* Work item
The pictures stay out; everything else in the entries below must be returned exactly.

* Supplied data
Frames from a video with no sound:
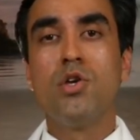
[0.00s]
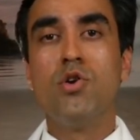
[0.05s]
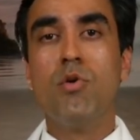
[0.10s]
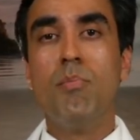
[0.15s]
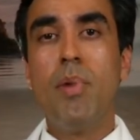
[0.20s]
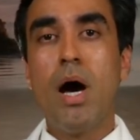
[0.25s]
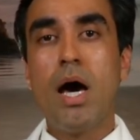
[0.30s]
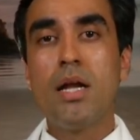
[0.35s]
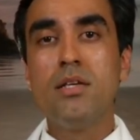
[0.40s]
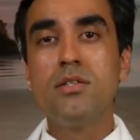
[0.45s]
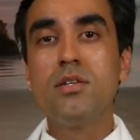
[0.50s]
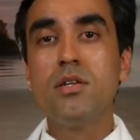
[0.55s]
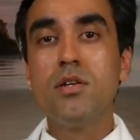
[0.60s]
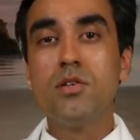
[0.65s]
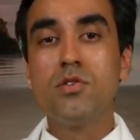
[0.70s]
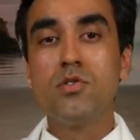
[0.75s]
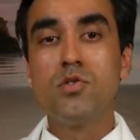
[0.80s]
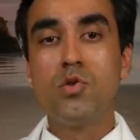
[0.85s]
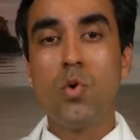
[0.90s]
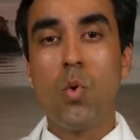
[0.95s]
Your body's
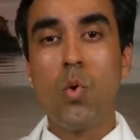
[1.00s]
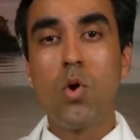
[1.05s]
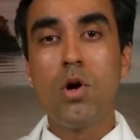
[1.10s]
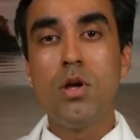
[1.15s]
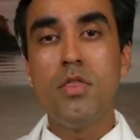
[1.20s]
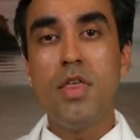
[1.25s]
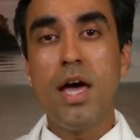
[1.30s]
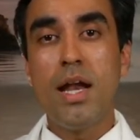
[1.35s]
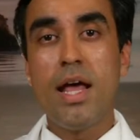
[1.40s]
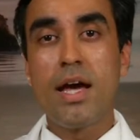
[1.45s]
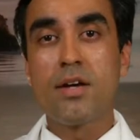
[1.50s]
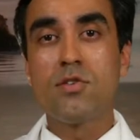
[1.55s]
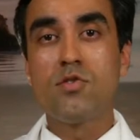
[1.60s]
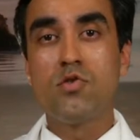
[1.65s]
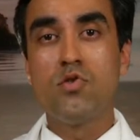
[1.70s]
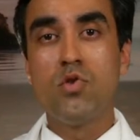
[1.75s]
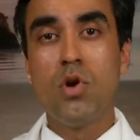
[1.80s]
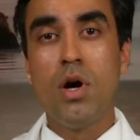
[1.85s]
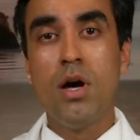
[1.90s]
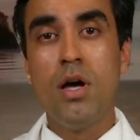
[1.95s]
going to store that
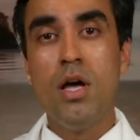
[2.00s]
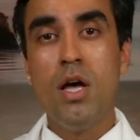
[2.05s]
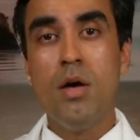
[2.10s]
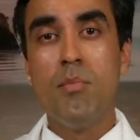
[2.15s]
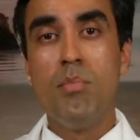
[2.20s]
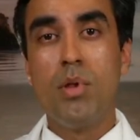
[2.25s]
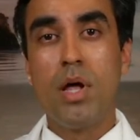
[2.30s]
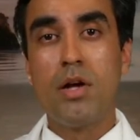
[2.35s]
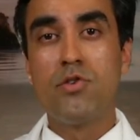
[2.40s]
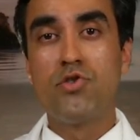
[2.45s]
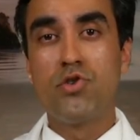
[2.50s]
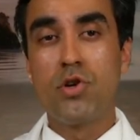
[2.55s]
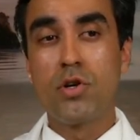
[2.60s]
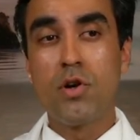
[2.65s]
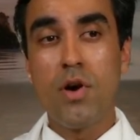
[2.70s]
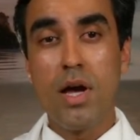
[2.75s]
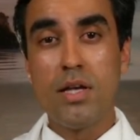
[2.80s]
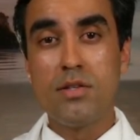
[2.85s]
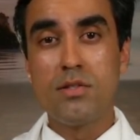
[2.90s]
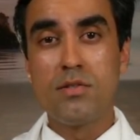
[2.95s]
extra blood
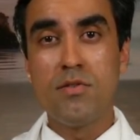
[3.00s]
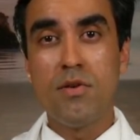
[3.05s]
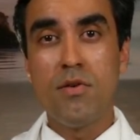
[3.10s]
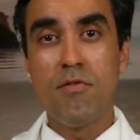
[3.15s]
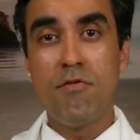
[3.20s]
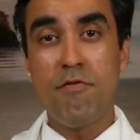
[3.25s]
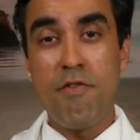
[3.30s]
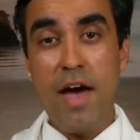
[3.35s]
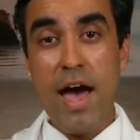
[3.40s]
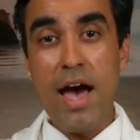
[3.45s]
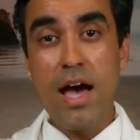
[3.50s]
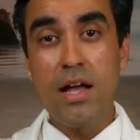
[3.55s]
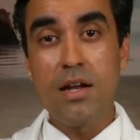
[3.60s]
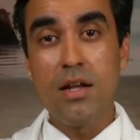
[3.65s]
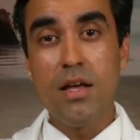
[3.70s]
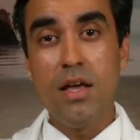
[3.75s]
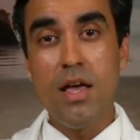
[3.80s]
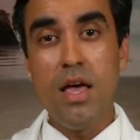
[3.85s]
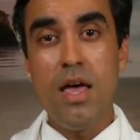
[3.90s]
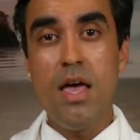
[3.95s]
sugar as fat.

* Written answer
Frames from a video with no sound:
[0.00s]
[0.05s]
[0.10s]
[0.15s]
[0.20s]
[0.25s]
[0.30s]
[0.35s]
[0.40s]
[0.45s]
[0.50s]
[0.55s]
[0.60s]
[0.65s]
[0.70s]
[0.75s]
[0.80s]
[0.85s]
[0.90s]
[0.95s]
Your body's
[1.00s]
[1.05s]
[1.10s]
[1.15s]
[1.20s]
[1.25s]
[1.30s]
[1.35s]
[1.40s]
[1.45s]
[1.50s]
[1.55s]
[1.60s]
[1.65s]
[1.70s]
[1.75s]
[1.80s]
[1.85s]
[1.90s]
[1.95s]
going to store that
[2.00s]
[2.05s]
[2.10s]
[2.15s]
[2.20s]
[2.25s]
[2.30s]
[2.35s]
[2.40s]
[2.45s]
[2.50s]
[2.55s]
[2.60s]
[2.65s]
[2.70s]
[2.75s]
[2.80s]
[2.85s]
[2.90s]
[2.95s]
extra blood
[3.00s]
[3.05s]
[3.10s]
[3.15s]
[3.20s]
[3.25s]
[3.30s]
[3.35s]
[3.40s]
[3.45s]
[3.50s]
[3.55s]
[3.60s]
[3.65s]
[3.70s]
[3.75s]
[3.80s]
[3.85s]
[3.90s]
[3.95s]
sugar as fat.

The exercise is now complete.